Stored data

————

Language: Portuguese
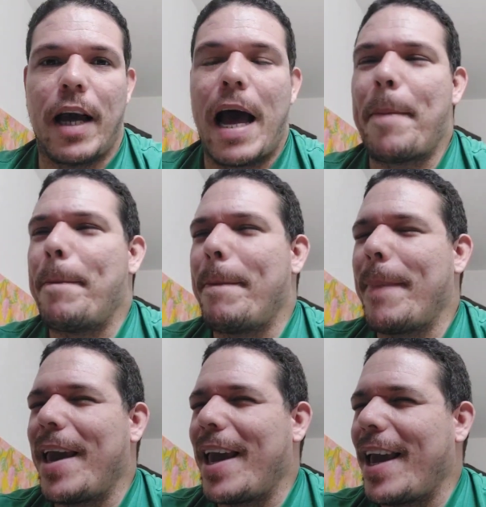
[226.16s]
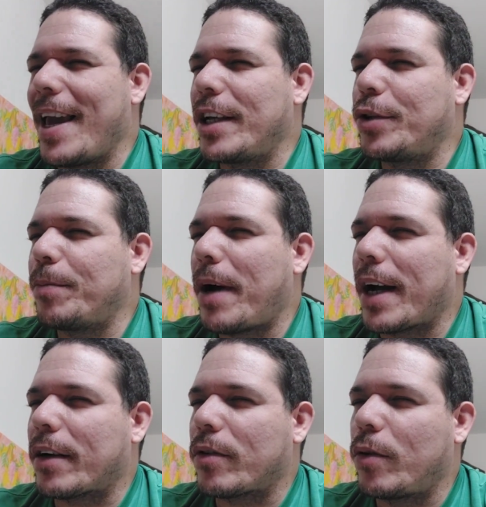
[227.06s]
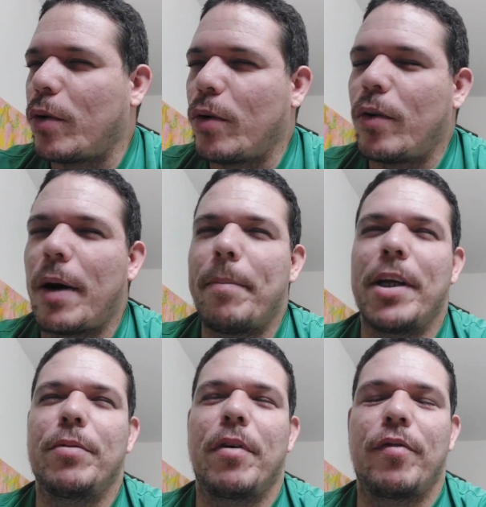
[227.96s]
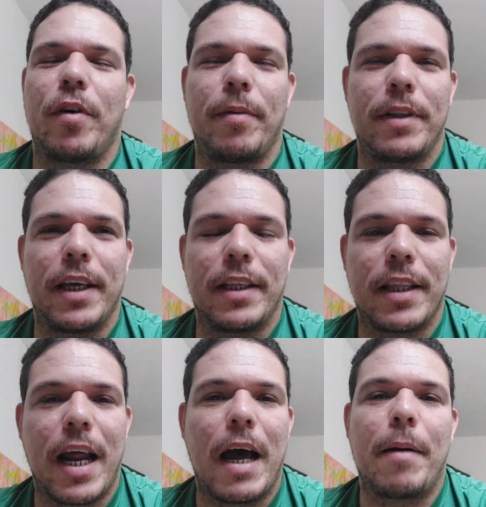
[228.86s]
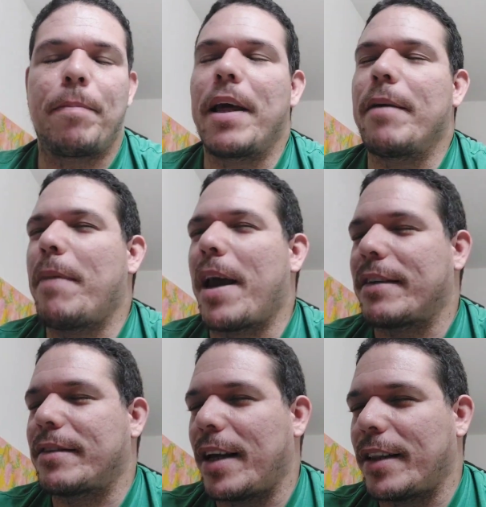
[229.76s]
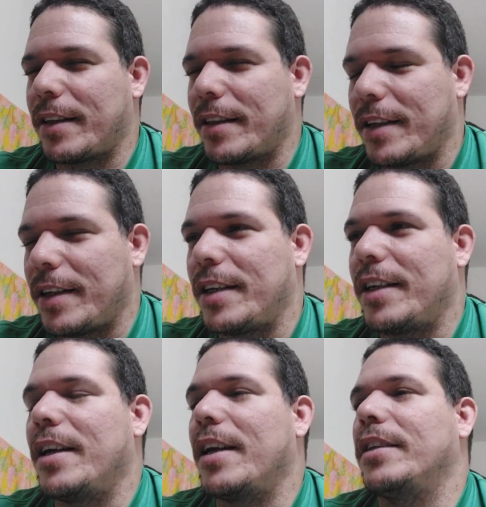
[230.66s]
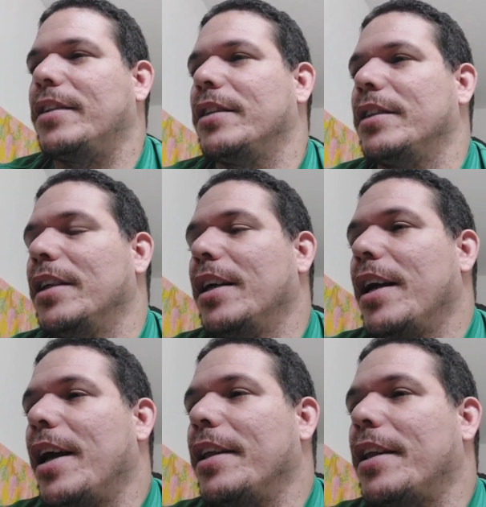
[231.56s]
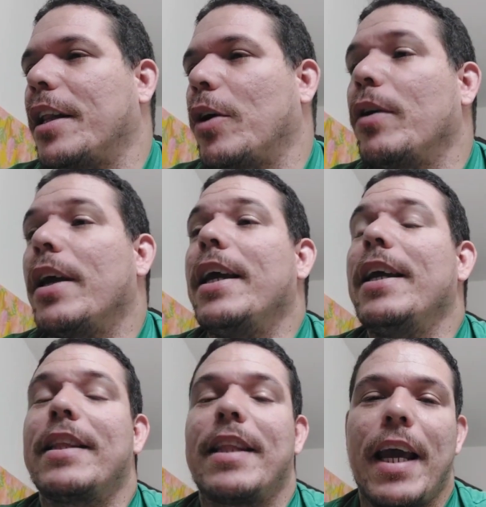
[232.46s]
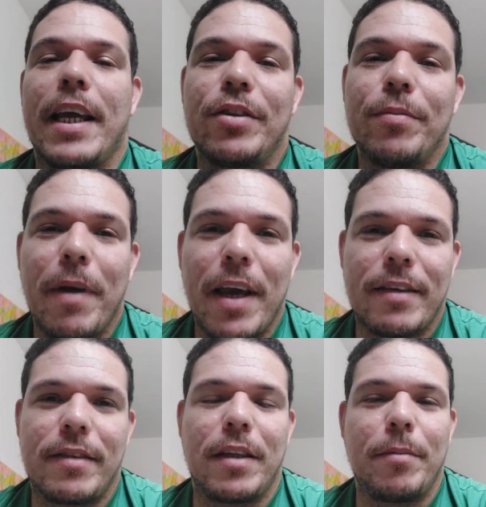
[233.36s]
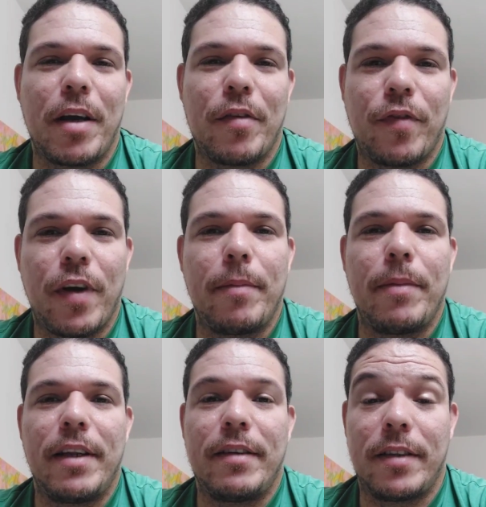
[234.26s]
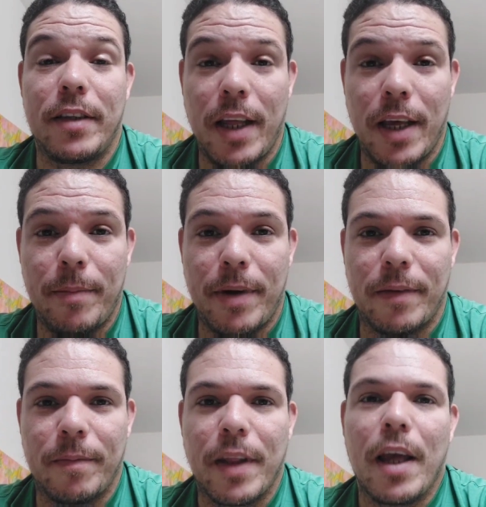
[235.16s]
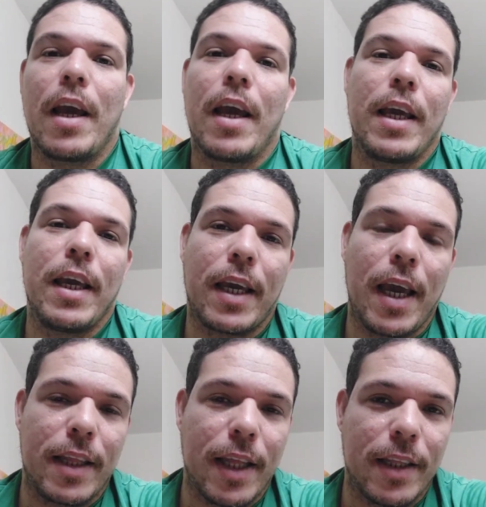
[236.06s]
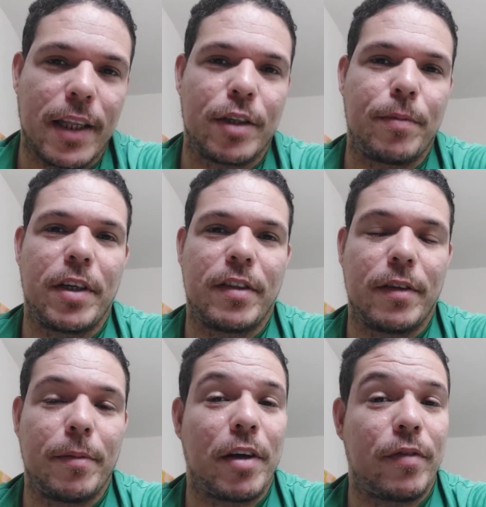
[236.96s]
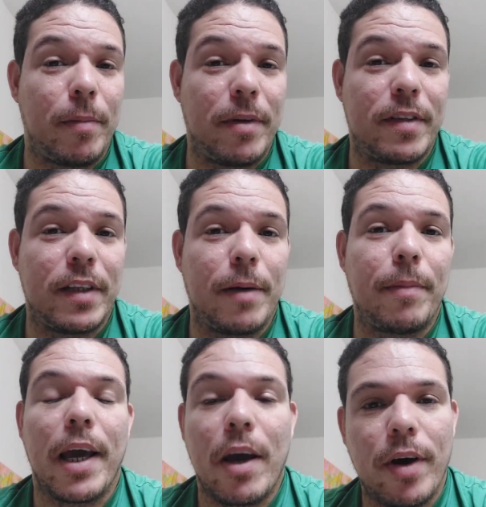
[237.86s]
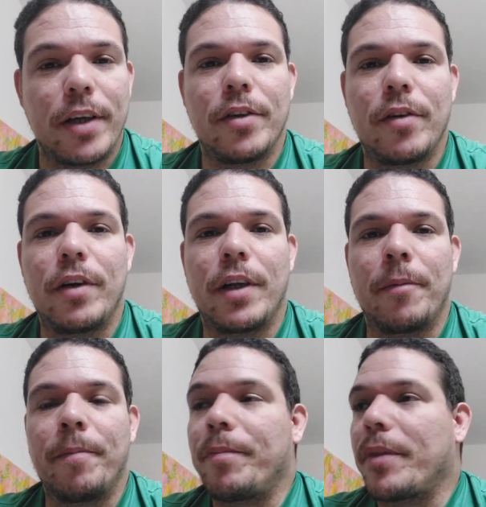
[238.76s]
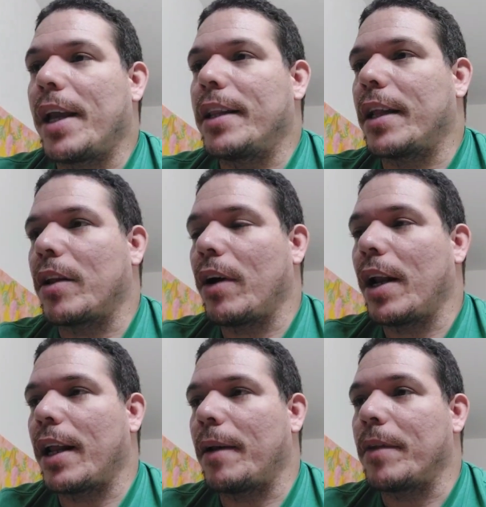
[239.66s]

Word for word: A mesma cor, a mesma forma de entrar, playback sete dias, entendeu? E três meses de My Family Cinema. E quem tem três meses de My Family Cinema é o Redione. Entendeu, galera?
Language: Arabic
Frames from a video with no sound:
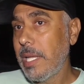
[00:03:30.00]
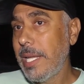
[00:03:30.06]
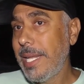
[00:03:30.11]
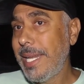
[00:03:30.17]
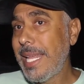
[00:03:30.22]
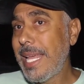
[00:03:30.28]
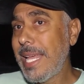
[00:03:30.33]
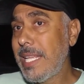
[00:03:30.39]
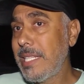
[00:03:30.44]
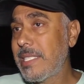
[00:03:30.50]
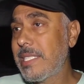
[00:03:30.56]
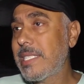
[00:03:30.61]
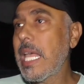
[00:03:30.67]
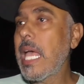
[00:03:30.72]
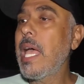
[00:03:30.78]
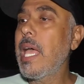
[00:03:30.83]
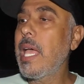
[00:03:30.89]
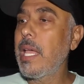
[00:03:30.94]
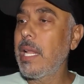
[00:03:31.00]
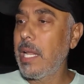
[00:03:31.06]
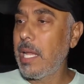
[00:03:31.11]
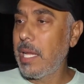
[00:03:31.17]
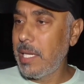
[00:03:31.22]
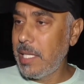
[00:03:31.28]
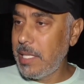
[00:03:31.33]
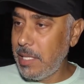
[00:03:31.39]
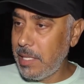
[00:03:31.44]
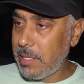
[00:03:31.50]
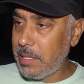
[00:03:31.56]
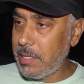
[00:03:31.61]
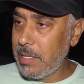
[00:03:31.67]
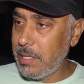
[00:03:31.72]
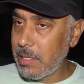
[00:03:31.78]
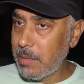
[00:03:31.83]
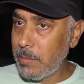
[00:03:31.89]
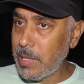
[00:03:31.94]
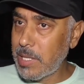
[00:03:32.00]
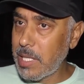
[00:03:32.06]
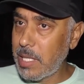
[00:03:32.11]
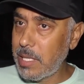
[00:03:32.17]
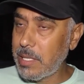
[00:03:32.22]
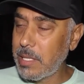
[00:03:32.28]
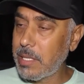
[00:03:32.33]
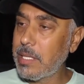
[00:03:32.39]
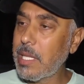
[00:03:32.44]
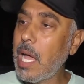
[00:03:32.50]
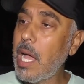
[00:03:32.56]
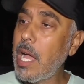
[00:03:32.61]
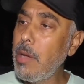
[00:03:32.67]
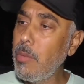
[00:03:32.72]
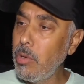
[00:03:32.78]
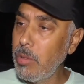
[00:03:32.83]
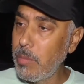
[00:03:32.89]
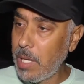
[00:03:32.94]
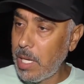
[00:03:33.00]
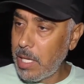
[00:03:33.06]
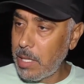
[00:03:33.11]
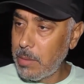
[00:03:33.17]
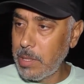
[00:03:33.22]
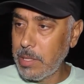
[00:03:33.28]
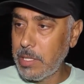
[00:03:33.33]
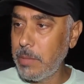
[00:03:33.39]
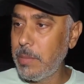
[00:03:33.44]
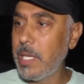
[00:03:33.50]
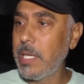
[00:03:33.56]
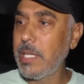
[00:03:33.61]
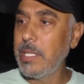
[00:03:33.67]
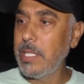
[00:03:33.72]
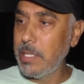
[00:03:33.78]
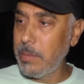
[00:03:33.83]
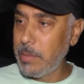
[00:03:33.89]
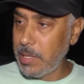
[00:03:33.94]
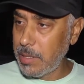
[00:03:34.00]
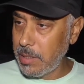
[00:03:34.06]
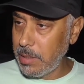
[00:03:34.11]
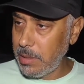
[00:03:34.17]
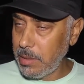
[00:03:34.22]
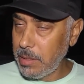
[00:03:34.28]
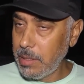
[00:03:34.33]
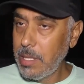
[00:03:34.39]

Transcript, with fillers: الآن سهل علي كثير مسألة التعامل معها باعتبارها هي بنتي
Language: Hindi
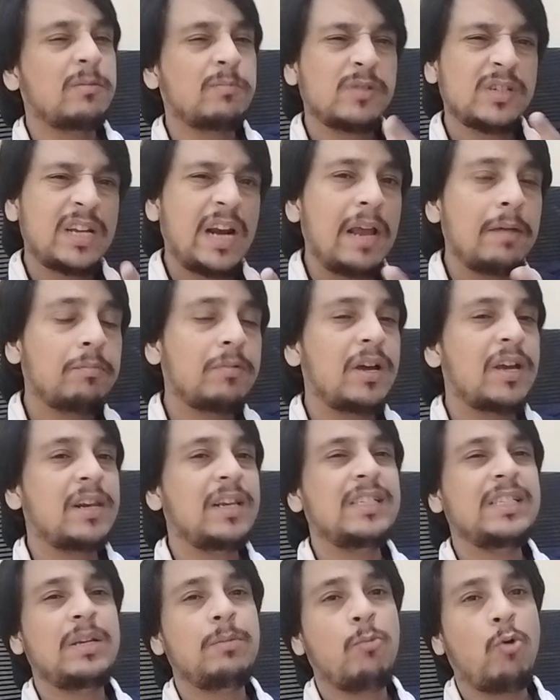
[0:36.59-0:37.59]
सब्सक्राइब
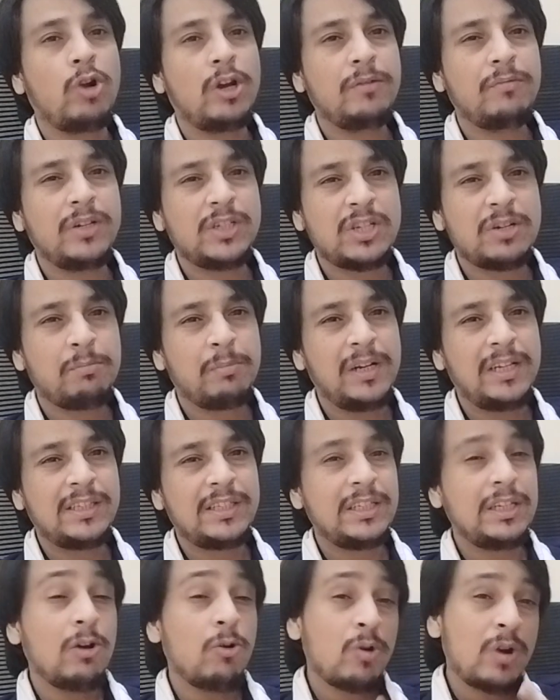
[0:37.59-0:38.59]
करने से मोटिवेशन
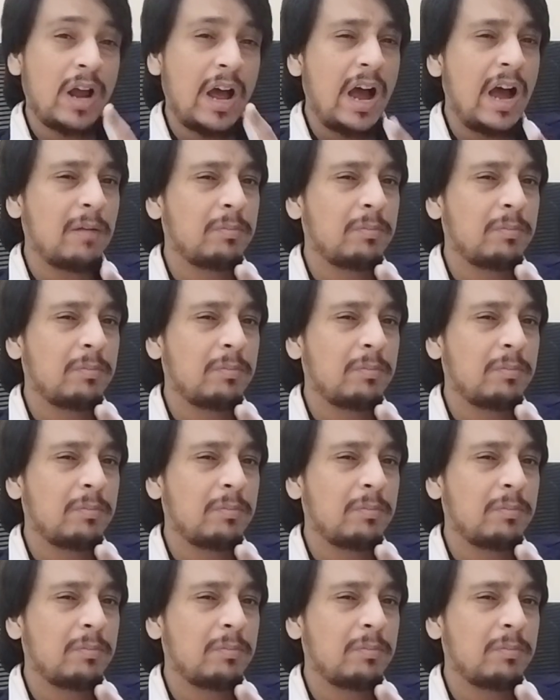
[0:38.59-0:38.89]
मिलती है और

————

## What is needed
Copy exactly the lines of the entries above from the one containing "[00:03:31.78]" through the one containing "[00:03:33.50]". Both end lines count; pictures do not.

## Solution to the problem
[00:03:31.78]
[00:03:31.83]
[00:03:31.89]
[00:03:31.94]
[00:03:32.00]
[00:03:32.06]
[00:03:32.11]
[00:03:32.17]
[00:03:32.22]
[00:03:32.28]
[00:03:32.33]
[00:03:32.39]
[00:03:32.44]
[00:03:32.50]
[00:03:32.56]
[00:03:32.61]
[00:03:32.67]
[00:03:32.72]
[00:03:32.78]
[00:03:32.83]
[00:03:32.89]
[00:03:32.94]
[00:03:33.00]
[00:03:33.06]
[00:03:33.11]
[00:03:33.17]
[00:03:33.22]
[00:03:33.28]
[00:03:33.33]
[00:03:33.39]
[00:03:33.44]
[00:03:33.50]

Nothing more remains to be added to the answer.